Segment Open
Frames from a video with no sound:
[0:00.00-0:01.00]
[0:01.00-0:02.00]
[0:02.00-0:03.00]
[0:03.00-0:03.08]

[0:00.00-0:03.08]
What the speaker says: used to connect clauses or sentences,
Segment Closed
Segment Open
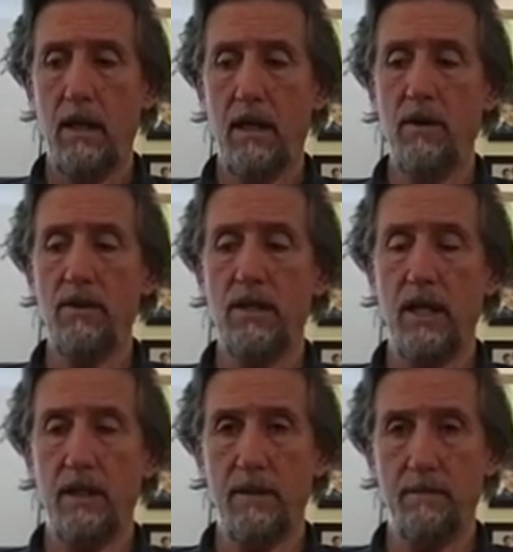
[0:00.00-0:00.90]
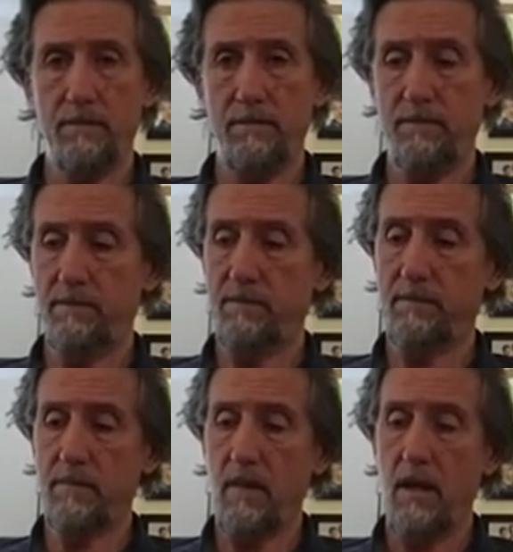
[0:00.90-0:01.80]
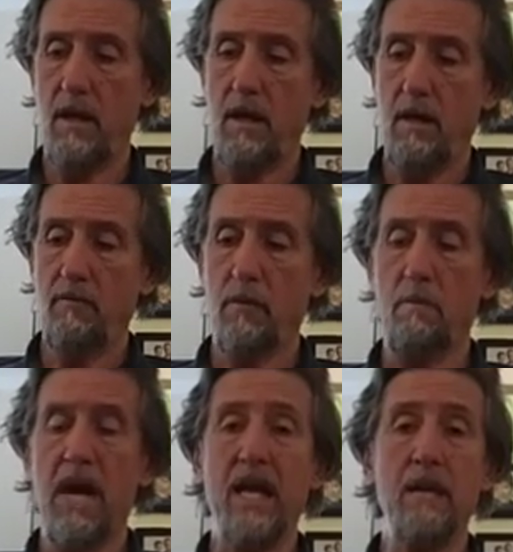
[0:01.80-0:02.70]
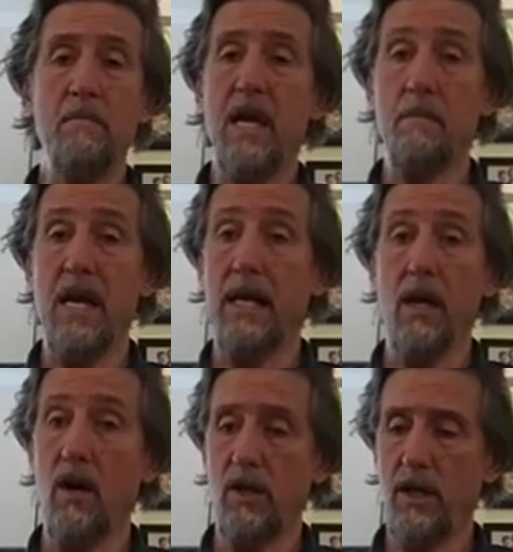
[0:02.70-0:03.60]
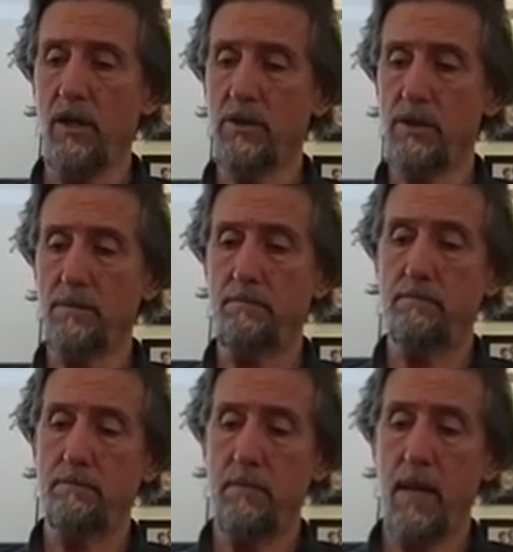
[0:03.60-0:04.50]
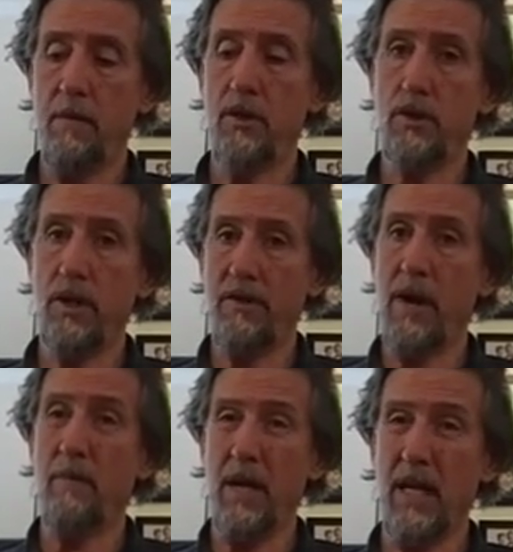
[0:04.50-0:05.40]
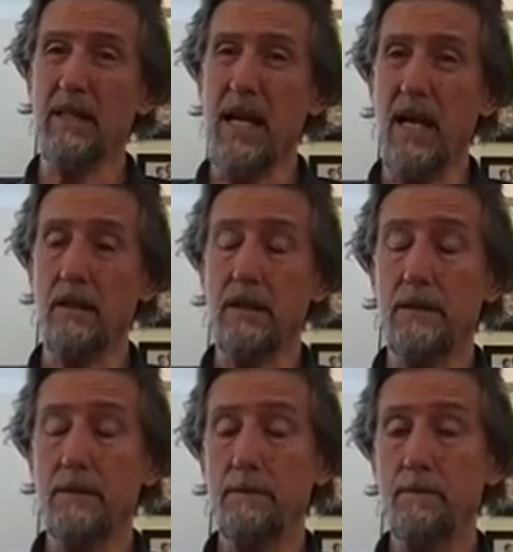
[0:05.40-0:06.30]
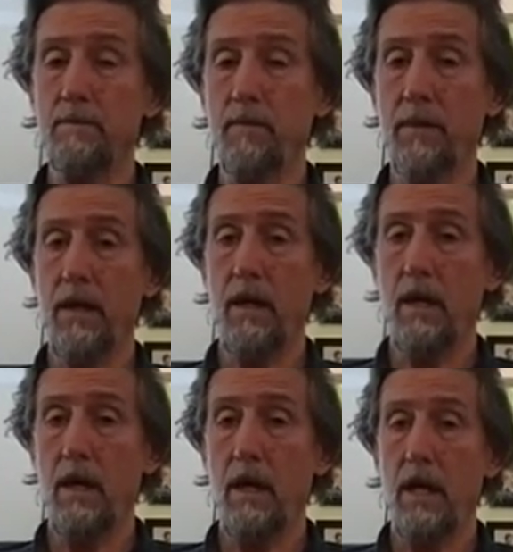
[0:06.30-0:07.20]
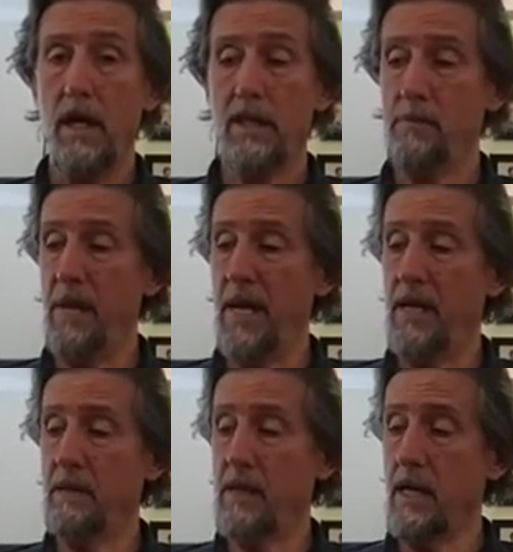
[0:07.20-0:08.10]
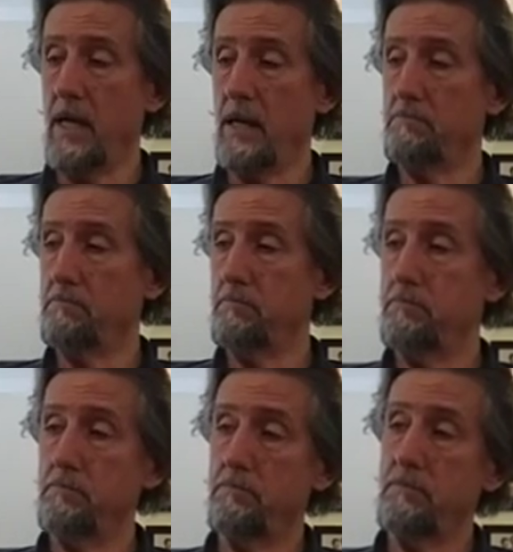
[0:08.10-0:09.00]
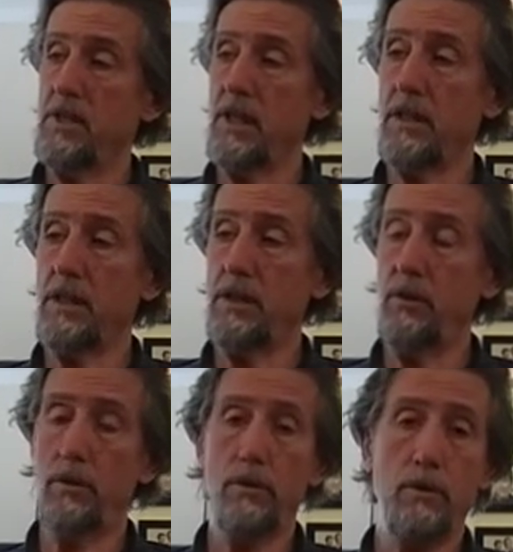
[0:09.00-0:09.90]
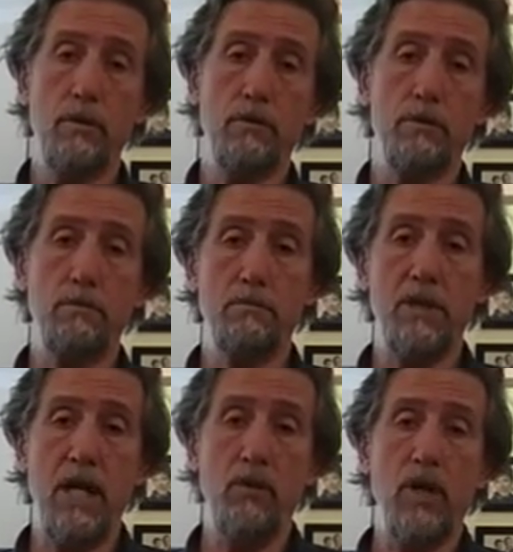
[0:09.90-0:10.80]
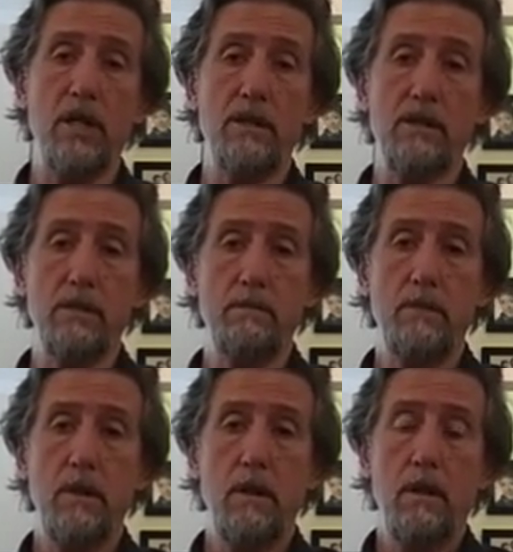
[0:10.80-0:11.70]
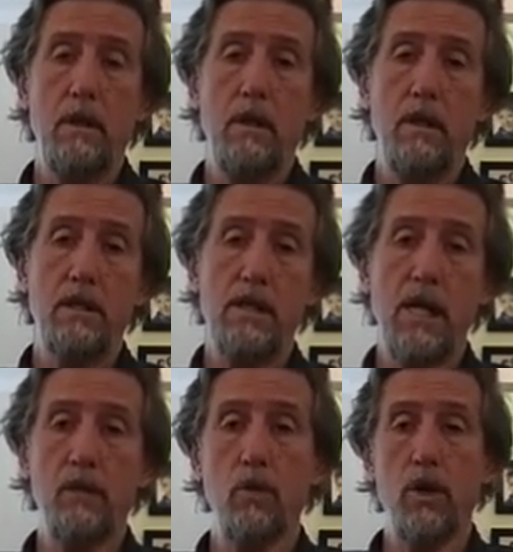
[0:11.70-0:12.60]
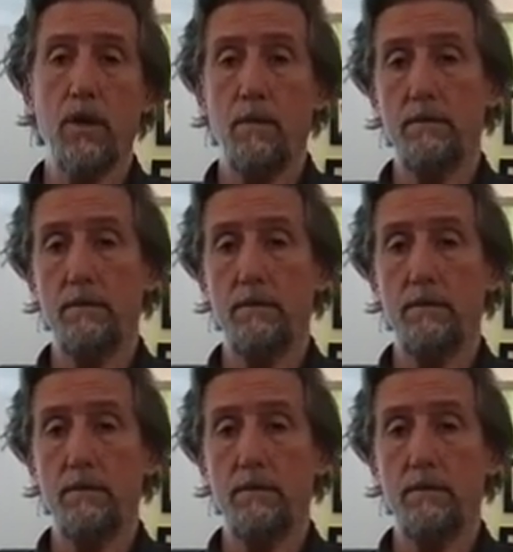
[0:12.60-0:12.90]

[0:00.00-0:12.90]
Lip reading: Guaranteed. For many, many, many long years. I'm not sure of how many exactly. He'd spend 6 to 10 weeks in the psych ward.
Segment Closed
_How to complete this task_:
Word for word, write out the lines above running from the one with "[0:11.70-0:12.60]" up to and including the one with "Lip reading: Guaranteed.". Drop any picture.

_Your response_:
[0:11.70-0:12.60]
[0:12.60-0:12.90]

[0:00.00-0:12.90]
Lip reading: Guaranteed. For many, many, many long years. I'm not sure of how many exactly. He'd spend 6 to 10 weeks in the psych ward.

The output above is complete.